The wind picked up during the day and the sky clouded over. I decided to try fishing the rock walls just to the south of the boat ramp, in town. I started at about 4.00 pm. It was almost low tide. I dropped down to my light spin rod with a 10lb fluorocarbon leader. I was expecting a few bream to be swimming around this area, so I started fishing with a GULP 3” Minnow in the Smelt colour. I had it rigged on a 1/8th ounce, size 1 hook jighead. I cast parallel with the base of the rock wall and soon found a few bream. I moved to cast at a gap in the wall and swapped to a GULP 3” Minnow in the Peppered Prawn colour. I felt a few bites, so I left the plastic to sit in the bottom for a while. This did the trick and when I lifted the rod tip there was a fish on it. It was heavier than a bream and after a while I saw a longer flash of silver – it was a school jewfish, about 40 cm long. On the way back along the rock wall, I caught a small flathead.

With good weather and a few fish, it had been a good start to the week.

Iluka – Middle Bluff – 30 September 2014

Tuesday – Morning

I had not given up on finding a keeper size mulloway at Iluka, so at 4.45 am on Tuesday, I walked along the beach towards Middle Bluff. I surprised a couple of Kangaroos who were up on the rocks. Conditions were similair to the day before (light northerly) but the sea seemed a little more stirred up and foamy. Low tide would be at about 5.20 am – just on sunrise. The beginning of the run in tide offers good fishing in this spot, so I was hopeful.

I started with my big rod and a big GULP Crazylegs Jerkshad in the Curry Chicken colour, on a ¼ ounce, size 1/0 jighead. I was fishing with 20lb fluorocarbon leader. I flicked this around, close to the base of the rocks and it soon came back minus its curly tail. I swapped to a GULP 4” Minnow in the Pearl Watermelon colour. The sun was up and the sky and water were very clear. After about 20 casts with the GULP Minnow I was getting pretty good at leaving it in the wash at the base of the rocks, without getting snagged. As I was about to lift it, at the end of a retrieve, I felt a grab. The fish swam for a bit with the plastic then let it go. A few casts later I connected with another fish. This time I dropped the rod tip as soon as I felt the resistance and paused. When I struck, the fish was hooked. Once more the light swell made things easy and I soon had a mulloway/ jewfish of about 48cm at my feet. I took a few pictures and threw it back.

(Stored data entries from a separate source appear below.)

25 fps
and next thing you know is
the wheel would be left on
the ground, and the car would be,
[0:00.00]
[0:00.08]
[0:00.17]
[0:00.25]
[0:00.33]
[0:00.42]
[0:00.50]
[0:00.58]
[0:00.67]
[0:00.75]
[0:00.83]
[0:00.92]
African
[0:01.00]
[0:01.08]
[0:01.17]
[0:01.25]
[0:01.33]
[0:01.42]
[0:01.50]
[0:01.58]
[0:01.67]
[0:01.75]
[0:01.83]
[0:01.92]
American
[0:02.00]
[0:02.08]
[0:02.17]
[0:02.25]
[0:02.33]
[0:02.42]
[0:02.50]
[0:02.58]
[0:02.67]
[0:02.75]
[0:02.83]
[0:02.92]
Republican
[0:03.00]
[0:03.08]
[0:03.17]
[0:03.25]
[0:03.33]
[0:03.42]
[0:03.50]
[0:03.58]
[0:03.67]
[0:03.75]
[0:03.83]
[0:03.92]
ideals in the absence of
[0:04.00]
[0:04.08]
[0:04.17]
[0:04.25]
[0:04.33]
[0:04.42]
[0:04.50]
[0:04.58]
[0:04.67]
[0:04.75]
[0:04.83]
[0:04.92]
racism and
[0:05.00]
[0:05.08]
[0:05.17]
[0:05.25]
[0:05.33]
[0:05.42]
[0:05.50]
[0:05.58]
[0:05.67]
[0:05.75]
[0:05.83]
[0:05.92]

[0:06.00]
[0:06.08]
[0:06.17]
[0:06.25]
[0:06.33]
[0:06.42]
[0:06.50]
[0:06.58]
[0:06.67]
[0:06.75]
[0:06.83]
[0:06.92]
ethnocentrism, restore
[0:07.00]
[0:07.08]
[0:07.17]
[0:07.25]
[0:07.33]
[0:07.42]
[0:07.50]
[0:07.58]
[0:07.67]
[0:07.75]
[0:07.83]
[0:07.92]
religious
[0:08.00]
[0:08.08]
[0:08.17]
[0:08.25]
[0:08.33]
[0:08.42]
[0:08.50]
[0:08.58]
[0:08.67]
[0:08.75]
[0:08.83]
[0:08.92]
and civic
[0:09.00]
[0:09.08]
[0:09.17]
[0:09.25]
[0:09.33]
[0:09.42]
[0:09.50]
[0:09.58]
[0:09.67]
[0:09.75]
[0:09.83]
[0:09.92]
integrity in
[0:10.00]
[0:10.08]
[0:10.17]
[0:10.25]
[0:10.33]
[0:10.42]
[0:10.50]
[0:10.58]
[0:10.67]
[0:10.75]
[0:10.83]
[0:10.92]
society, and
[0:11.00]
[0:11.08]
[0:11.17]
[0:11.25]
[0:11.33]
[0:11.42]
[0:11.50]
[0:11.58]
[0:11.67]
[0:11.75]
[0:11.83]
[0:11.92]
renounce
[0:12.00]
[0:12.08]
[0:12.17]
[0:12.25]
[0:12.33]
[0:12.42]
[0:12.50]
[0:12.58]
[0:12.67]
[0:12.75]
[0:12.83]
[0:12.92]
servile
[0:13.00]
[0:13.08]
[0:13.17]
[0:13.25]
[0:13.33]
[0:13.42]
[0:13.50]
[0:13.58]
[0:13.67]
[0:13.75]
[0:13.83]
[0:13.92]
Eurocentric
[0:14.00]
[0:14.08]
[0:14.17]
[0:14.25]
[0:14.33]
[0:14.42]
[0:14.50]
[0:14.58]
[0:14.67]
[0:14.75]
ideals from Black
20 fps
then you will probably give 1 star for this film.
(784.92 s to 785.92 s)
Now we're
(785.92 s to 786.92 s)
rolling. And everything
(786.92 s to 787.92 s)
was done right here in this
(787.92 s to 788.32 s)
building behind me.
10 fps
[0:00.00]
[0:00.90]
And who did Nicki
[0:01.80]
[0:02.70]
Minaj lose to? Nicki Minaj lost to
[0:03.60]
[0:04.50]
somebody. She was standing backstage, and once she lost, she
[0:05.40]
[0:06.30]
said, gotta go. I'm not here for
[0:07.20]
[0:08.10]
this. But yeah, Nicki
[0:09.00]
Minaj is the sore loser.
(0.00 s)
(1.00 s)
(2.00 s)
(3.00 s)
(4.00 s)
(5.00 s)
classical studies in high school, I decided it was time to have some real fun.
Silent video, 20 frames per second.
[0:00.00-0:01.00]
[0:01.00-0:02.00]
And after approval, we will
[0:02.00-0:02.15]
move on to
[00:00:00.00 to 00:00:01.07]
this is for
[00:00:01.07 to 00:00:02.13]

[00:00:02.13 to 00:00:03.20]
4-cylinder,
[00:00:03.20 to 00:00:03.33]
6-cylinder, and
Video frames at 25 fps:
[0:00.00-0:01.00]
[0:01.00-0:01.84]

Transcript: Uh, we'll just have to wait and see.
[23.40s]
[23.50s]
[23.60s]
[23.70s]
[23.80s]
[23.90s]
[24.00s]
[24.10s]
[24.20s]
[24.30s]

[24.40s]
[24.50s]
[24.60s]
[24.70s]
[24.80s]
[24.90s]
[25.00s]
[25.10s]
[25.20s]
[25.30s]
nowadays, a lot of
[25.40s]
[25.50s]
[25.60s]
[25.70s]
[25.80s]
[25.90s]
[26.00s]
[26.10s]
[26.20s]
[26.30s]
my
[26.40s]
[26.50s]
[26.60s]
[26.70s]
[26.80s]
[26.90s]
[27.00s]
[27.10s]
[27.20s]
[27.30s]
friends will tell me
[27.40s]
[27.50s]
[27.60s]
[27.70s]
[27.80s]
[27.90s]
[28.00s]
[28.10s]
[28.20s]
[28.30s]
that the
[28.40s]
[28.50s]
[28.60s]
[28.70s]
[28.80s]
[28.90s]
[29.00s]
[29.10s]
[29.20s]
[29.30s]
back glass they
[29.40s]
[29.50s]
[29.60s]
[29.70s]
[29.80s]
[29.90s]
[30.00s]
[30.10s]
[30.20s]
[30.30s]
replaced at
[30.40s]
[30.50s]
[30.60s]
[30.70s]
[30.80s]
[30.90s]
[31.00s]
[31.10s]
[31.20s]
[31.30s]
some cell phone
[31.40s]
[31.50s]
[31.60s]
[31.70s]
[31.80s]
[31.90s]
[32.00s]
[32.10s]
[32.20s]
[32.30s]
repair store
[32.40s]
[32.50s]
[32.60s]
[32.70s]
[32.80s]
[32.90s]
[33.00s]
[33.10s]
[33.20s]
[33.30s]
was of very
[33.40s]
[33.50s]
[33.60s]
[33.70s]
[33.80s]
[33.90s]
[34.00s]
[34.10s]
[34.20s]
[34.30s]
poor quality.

I was starting to see a bit of bait jumping around close to the base of the rocks and it all looked pretty small.  I dropped down to my lighter rod and a 14lb fluorocarbon leader. I swapped down to a 2 inch GULP Shrimp soft plastic in the new Green Camo colour, but stuck with the ¼ ounce jighead.

A fish struck this hard on the first cast, but I did not hook up. About ten minutes later, I swapped to a 3 inch GULP Minnow in the New Penny colour. I had another hit on the first cast. This fish was not big but by the way it started pulling, I knew it was a tailor. They thrash about very hard and never give up. It was only small, about 35 cm long. It was good to see they are around. I took a picture and threw it back.

It had mashed up the plastic so I put the 2 inch GULP Shrimp in Green Camo on again. The tailor had obviously moved on. But after about 20 minutes of cast into the wash, I felt a good bite and was onto another fish.  This time it was another solid bream – a little over 34cm. I decided to keep this one for supper.

I continued fishing and kept felling small bites. Eventually I pulled up a butter bream. I had caught no trophy fish but had found great variety. The session had been a good example of how changing soft plastics can often produce results. At about 9.30 am I gave up and walked back to the car.

Tuesday  – Afternoon

In the afternoon I waded back out on to the flats beside the Clarence River, at dusk. They are covered in yabby holes which is a good sign for a fisherman. I flicked around a GULP Jerkshad in the Pearl Watermelon colour. I caught three flathead – the first would have been big enough to keep, the rest were too small. The sun dropped behind the trees on the horizon at about 5.40 pm and the midges and mozzies became unbearable, so I waded back to the cabin.